Continuei fazendo por costume.
Não havia mais necessidade, nem utilidade clara.
Era um hábito antigo, desses que atravessam os anos sem pedir explicação.
Percebi isso numa manhã comum, enquanto repetia o gesto automaticamente.
Parei por um instante e me perguntei por quê.
Não soube responder.
Alguns hábitos sobrevivem à razão.
Ficam por afeto, por memória, por medo de mudar.
Eles não atrapalham, mas também não ajudam.
Apenas ocupam um espaço confortável no nosso dia a dia.
Quantos hábitos me acompanham pela vida inteira, mesmo agora, com mais de noventa anos completos.
Já morei fora de Cuiabá, viajei por cidades do Estado, pelo Brasil e conheci três continentes.
Muita coisa mudou.
Os hábitos, nem tanto.
Nunca dormi em quarto totalmente escuro.
Preciso de uma mínima claridade, ainda que seja a luz tímida do ar-condicionado.
Meus companheiros de quarto, adeptos da escuridão absoluta, sempre sofreram comigo.
Adquiri esse costume na infância, assim como meus irmãos.
Desconheço o motivo.
Meus pais nunca explicaram a causa.
Na antiga casa da rua do Campo, o dormitório tinha duas telhas de vidro.
Talvez venha daí.
Ou talvez não.
Admito que, antigamente, muitos possuíam esse hábito.

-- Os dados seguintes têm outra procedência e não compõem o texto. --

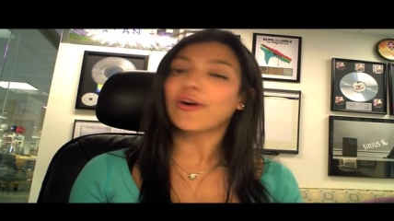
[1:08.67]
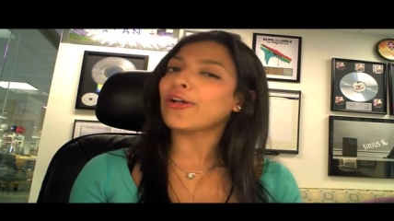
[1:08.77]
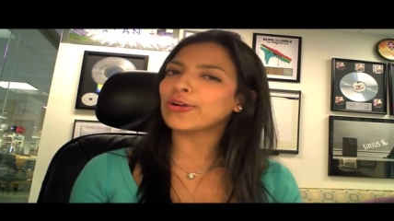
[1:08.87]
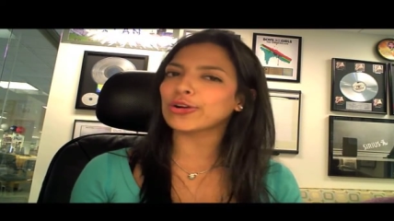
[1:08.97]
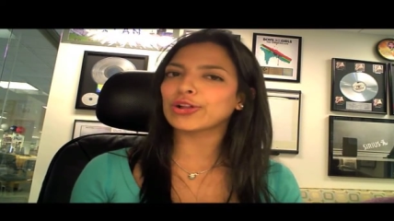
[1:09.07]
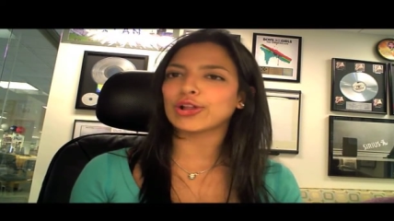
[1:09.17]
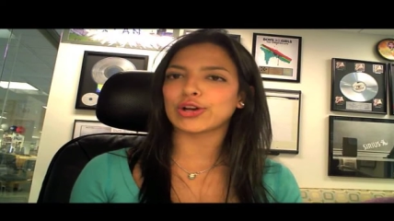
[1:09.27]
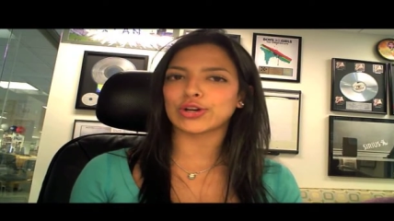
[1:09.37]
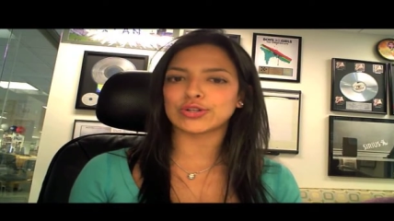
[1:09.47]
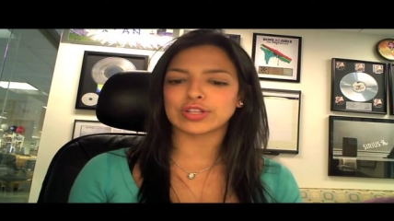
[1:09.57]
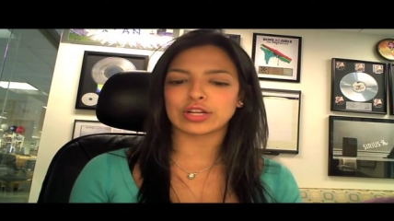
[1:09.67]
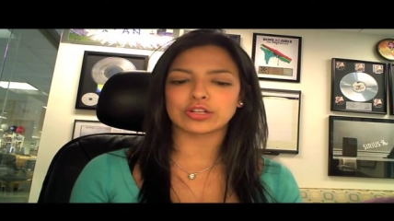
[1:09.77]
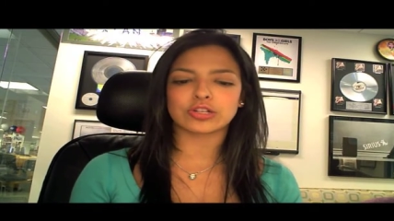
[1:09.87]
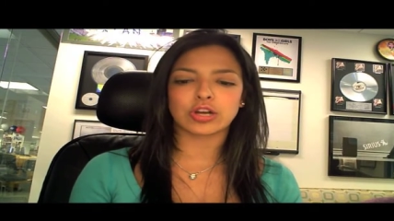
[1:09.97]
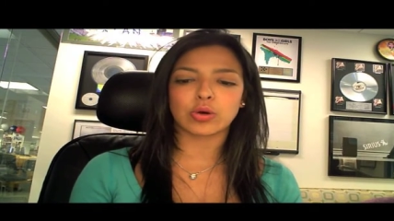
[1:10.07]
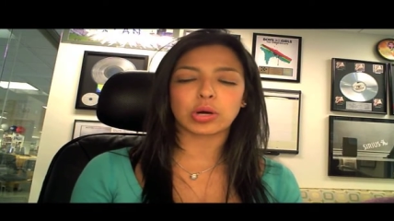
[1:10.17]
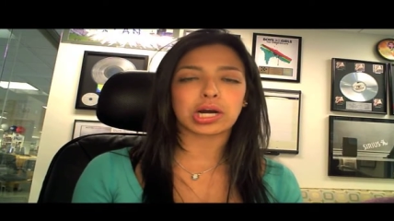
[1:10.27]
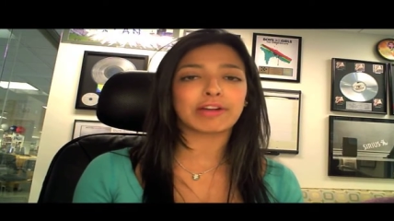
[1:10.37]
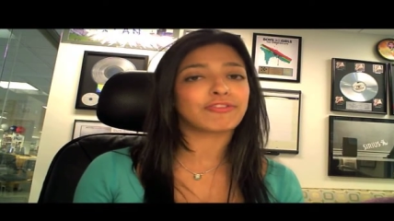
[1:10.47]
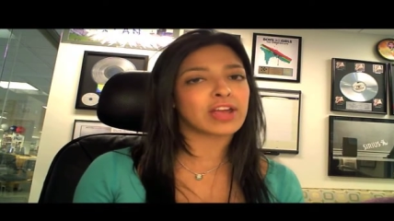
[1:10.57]
all her clothes and show
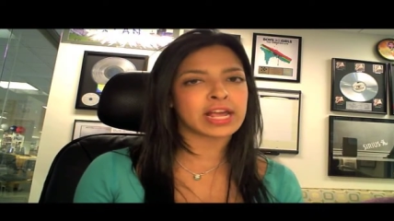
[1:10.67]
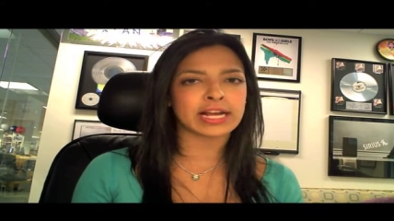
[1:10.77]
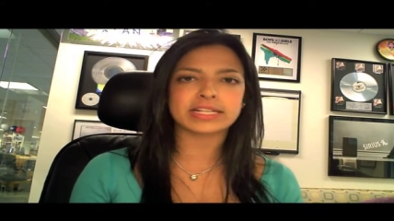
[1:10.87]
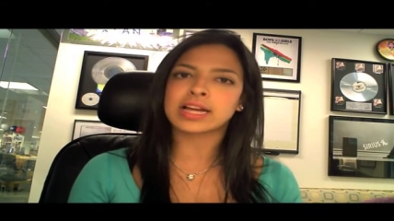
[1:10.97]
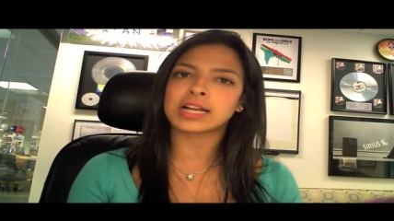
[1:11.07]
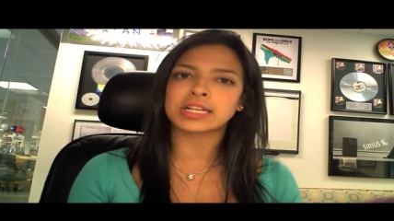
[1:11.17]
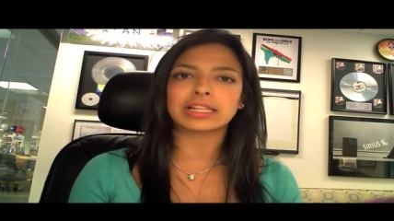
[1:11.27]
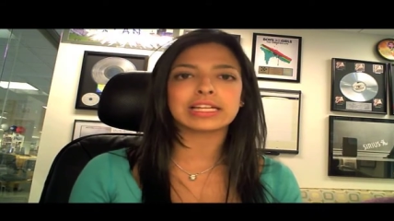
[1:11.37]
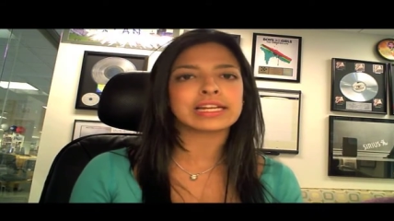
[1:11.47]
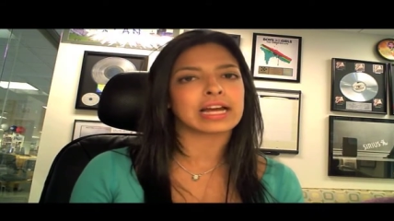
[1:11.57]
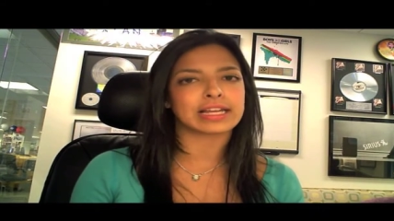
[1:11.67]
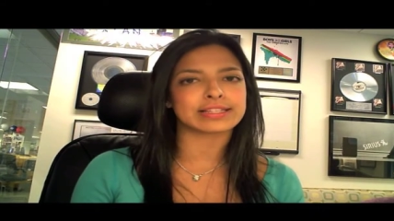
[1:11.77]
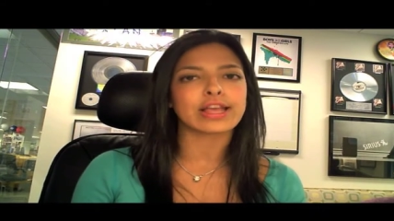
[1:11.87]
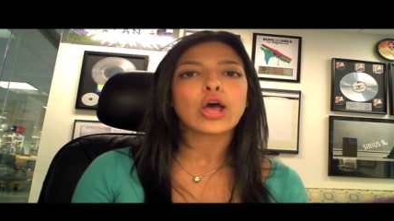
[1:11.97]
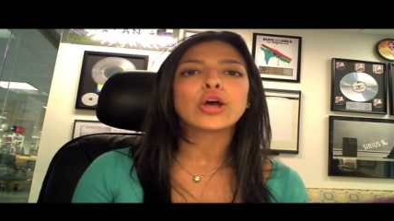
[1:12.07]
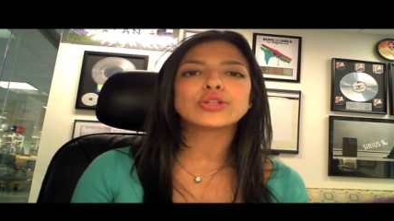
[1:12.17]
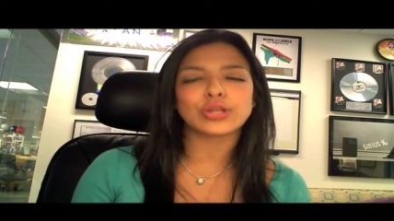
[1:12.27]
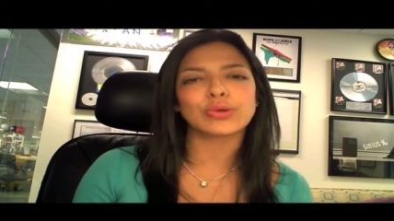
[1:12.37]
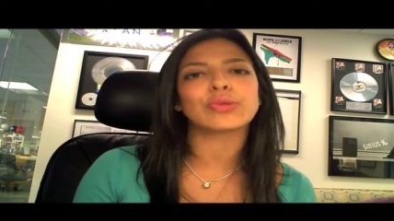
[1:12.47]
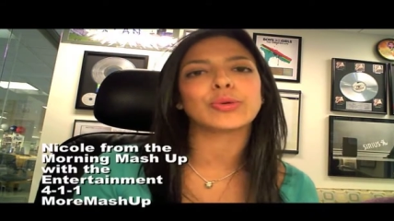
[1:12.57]
her fake Tatalinas
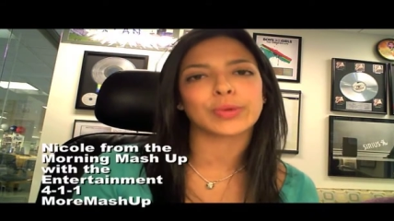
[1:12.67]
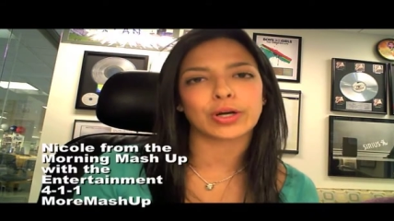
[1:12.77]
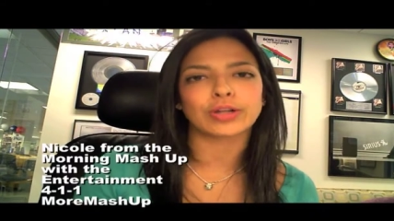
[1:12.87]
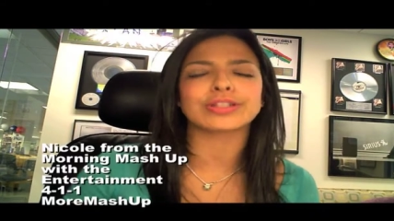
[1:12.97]
to the world.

Carrego-o até hoje, talvez por afeto, pois não fede nem cheira.
Apenas me acostumei a ele e não pretendo largá-lo com mais de noventa anos.
Quantos penduricalhos acumulamos ao longo da vida sem saber exatamente porquê — e não largamos.
Os hábitos também não nos abandonam.
Envelhecem conosco.
Na natureza, alguns órgãos perdem a função com o tempo.
Certos hábitos também.
Nem por isso sentimos falta deles.
Ou sentimos.
Acordar, rezar, tomar o cafezinho, escrever: são hábitos bons, úteis, necessários.
Já outros ficam ali, sem função alguma, apenas nos lembrando que nem tudo precisa fazer sentido.
No fim das contas, talvez o hábito mais difícil de abandonar seja este: achar que ainda mandamos neles.